Turning the tide for job seekers

North West CDC’s PMET Club the latest initiative to boost morale, employment
05:55 AM Sep 23, 2009
by Lin Yan Qin

BY the time they go to their Community Development Council (CDC) for help, they are usually months into their attempt to find a job, and may be feeling demoralised and low in confidence by the rejections.

And it is this “worrying” trend in Professionals, Managers, Executives and Technicians (PMET) job seekers that the North West CDC would like to address with its latest initiative, as long-term unemployment is on the rise.

“Some PMETs may encounter a prolonged period of unemployment, and that has developed certain personal barriers among themselves – they’ve lost confidence, their skills are outdated, and some of them don’t know how to repackage (themselves) … There’s a certain morale problem, depression, anxiety, fear …” said North West district mayor Teo Ho Pin, speaking to the media yesterday.

And with the job placement rate of PMETs lower than the CDC’s overall placement rate – 40 per cent compared to about 53 per cent – the CDC is launching the PMET Club @ North West, setting aside $80,000 to organise training seminars and networking sessions with potential employers.

Just last week, the Manpower Ministry highlighted in its latest labour market report that the number of those unemployed for at least 25 weeks increased substantially to 22 per cent of resident job seekers in June from 12 per cent a year ago.

While other CDCs have been mustering their own efforts to specifically reach out to PMETs since the recession began, another dimension to North West CDC’s initiative is that for enterprise-minded PMETs – two district councillors from the council have pledged $40,000 to invest in viable social enterprise start-ups.

Those who want to start their own businesses are also encouraged to take a course at Republic Polytechnic – located in the North West district – on business skills for start-ups.

PMET job seekers, especially mature ones in their 40s, were having trouble landing jobs because many could not find any that matched their previous jobs in salary and position, said Dr Teo. Moreover, some came from industries which were no longer hiring, and find themselves needing to switch to new sectors – something they found challenging.

About 600 of the 3,200 job seekers in the district’s database are PMETs, and about 60 per cent are aged 40 and above. Between October last year – when the recession began – to last month, the average number of PMETs seeking help at the CDC has more than doubled to 125 a month, compared to 48 monthly before the recession began.
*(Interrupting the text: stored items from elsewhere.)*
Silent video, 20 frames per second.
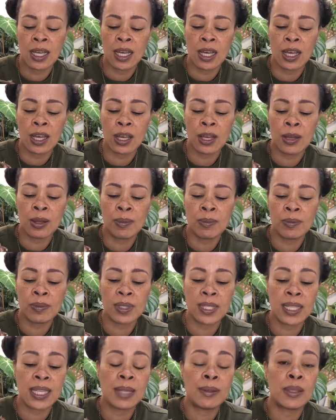
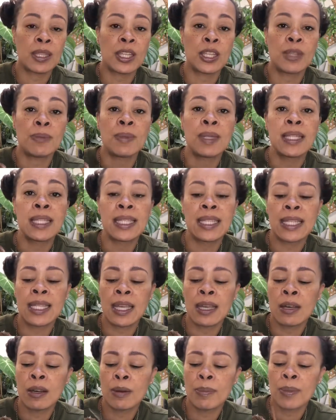to keep the humidity
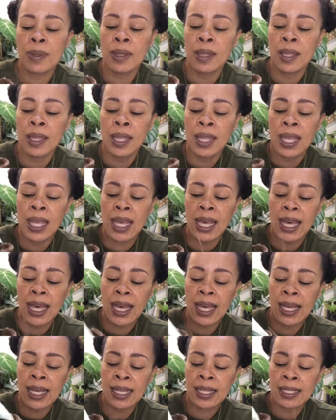up,
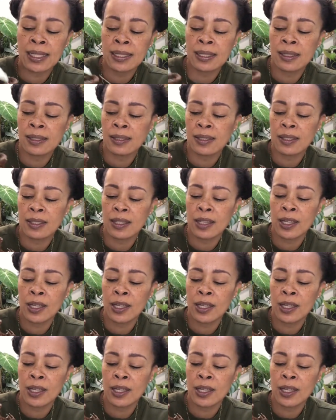and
Some 550 PMET job seekers have found jobs in that time.

Through such efforts, the CDC hopes to “restore” confidence to the job seekers, said Dr Teo. The club will also serve as a platform for PMETs to network, and also seek opportunities to do volunteer work for the community. It will continue its role even when the downturn is over, he added.

Elsewhere, some other initiatives include South West CDC providing PMET job seekers with namecards at a job fair and networking session, while South East CDC has held monthly employability workshops.